> Records to process

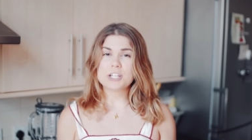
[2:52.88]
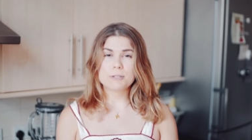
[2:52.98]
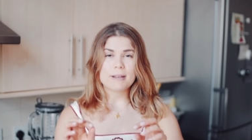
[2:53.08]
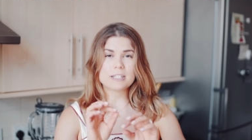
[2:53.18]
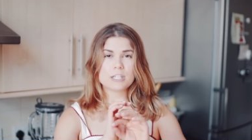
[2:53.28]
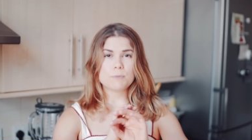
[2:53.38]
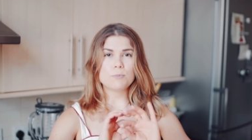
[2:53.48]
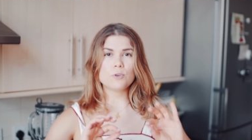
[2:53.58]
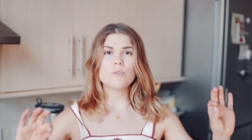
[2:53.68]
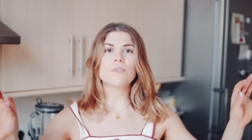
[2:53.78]
It just makes these
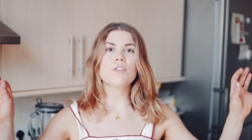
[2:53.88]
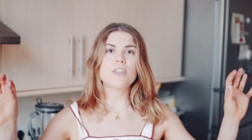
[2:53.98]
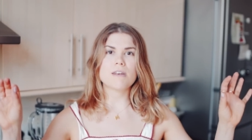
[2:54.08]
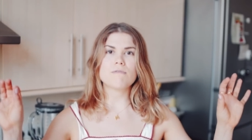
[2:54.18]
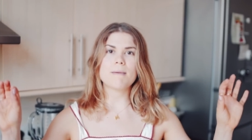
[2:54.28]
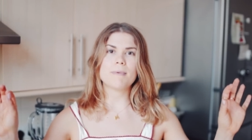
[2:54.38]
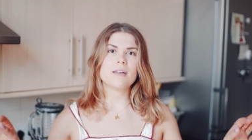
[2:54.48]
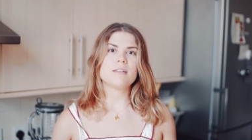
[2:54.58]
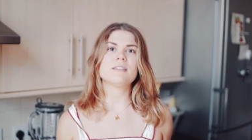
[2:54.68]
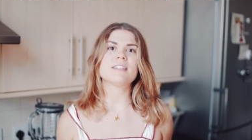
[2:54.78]
beautiful thin
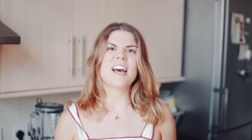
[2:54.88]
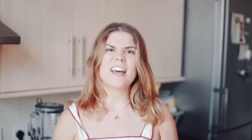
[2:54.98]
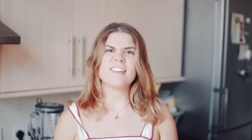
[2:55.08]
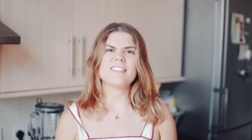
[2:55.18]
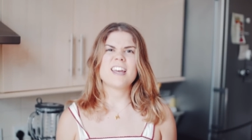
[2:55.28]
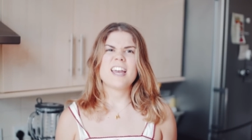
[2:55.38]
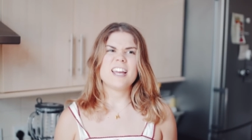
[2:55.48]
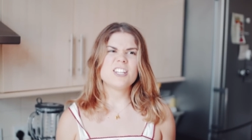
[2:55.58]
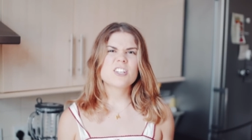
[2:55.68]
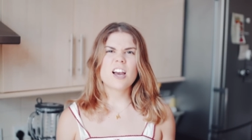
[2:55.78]
ribbons, and
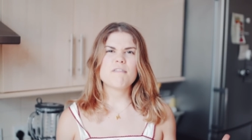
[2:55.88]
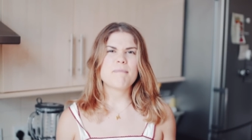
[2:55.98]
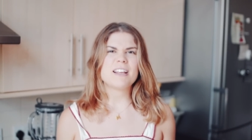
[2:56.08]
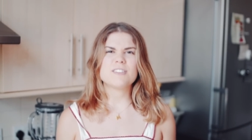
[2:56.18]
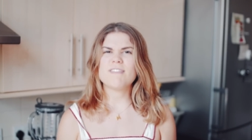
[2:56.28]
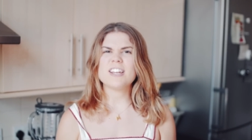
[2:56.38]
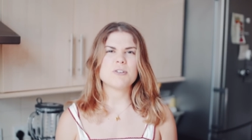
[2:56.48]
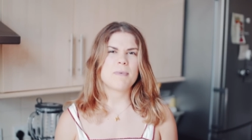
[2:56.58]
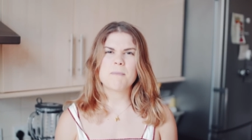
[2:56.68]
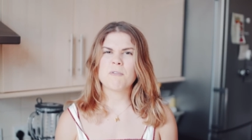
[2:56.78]
it just kind of makes
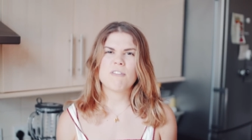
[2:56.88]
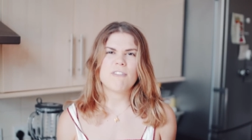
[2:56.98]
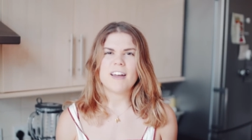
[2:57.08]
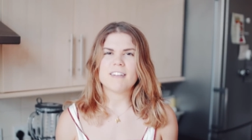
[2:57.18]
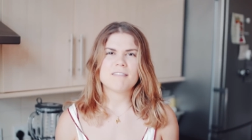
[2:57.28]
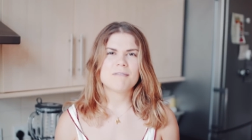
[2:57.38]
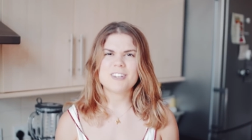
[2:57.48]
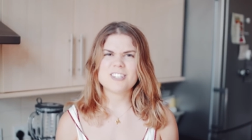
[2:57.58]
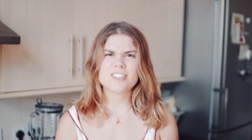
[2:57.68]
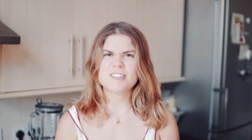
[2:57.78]
veg a bit more fun,
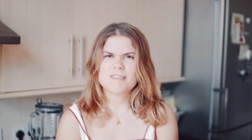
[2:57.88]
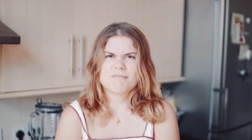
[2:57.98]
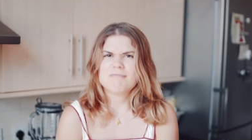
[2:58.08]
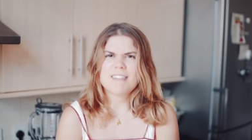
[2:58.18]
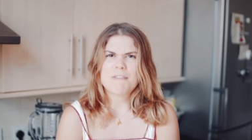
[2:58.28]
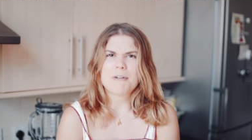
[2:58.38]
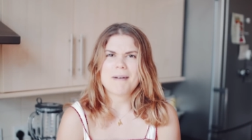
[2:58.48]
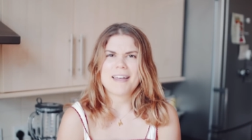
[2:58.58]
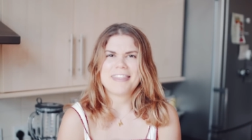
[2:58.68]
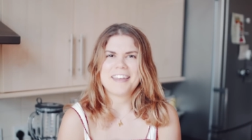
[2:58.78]
which is never a
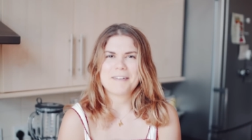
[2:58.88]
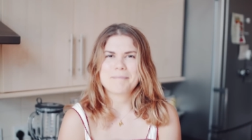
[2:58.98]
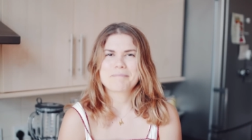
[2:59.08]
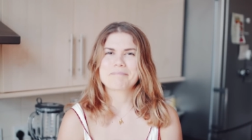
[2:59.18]
bad thing.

> Exercise
Would you output each entry exactly and leave the pictures behind?

> Solution to this task
[2:52.88]
[2:52.98]
[2:53.08]
[2:53.18]
[2:53.28]
[2:53.38]
[2:53.48]
[2:53.58]
[2:53.68]
[2:53.78]
It just makes these
[2:53.88]
[2:53.98]
[2:54.08]
[2:54.18]
[2:54.28]
[2:54.38]
[2:54.48]
[2:54.58]
[2:54.68]
[2:54.78]
beautiful thin
[2:54.88]
[2:54.98]
[2:55.08]
[2:55.18]
[2:55.28]
[2:55.38]
[2:55.48]
[2:55.58]
[2:55.68]
[2:55.78]
ribbons, and
[2:55.88]
[2:55.98]
[2:56.08]
[2:56.18]
[2:56.28]
[2:56.38]
[2:56.48]
[2:56.58]
[2:56.68]
[2:56.78]
it just kind of makes
[2:56.88]
[2:56.98]
[2:57.08]
[2:57.18]
[2:57.28]
[2:57.38]
[2:57.48]
[2:57.58]
[2:57.68]
[2:57.78]
veg a bit more fun,
[2:57.88]
[2:57.98]
[2:58.08]
[2:58.18]
[2:58.28]
[2:58.38]
[2:58.48]
[2:58.58]
[2:58.68]
[2:58.78]
which is never a
[2:58.88]
[2:58.98]
[2:59.08]
[2:59.18]
bad thing.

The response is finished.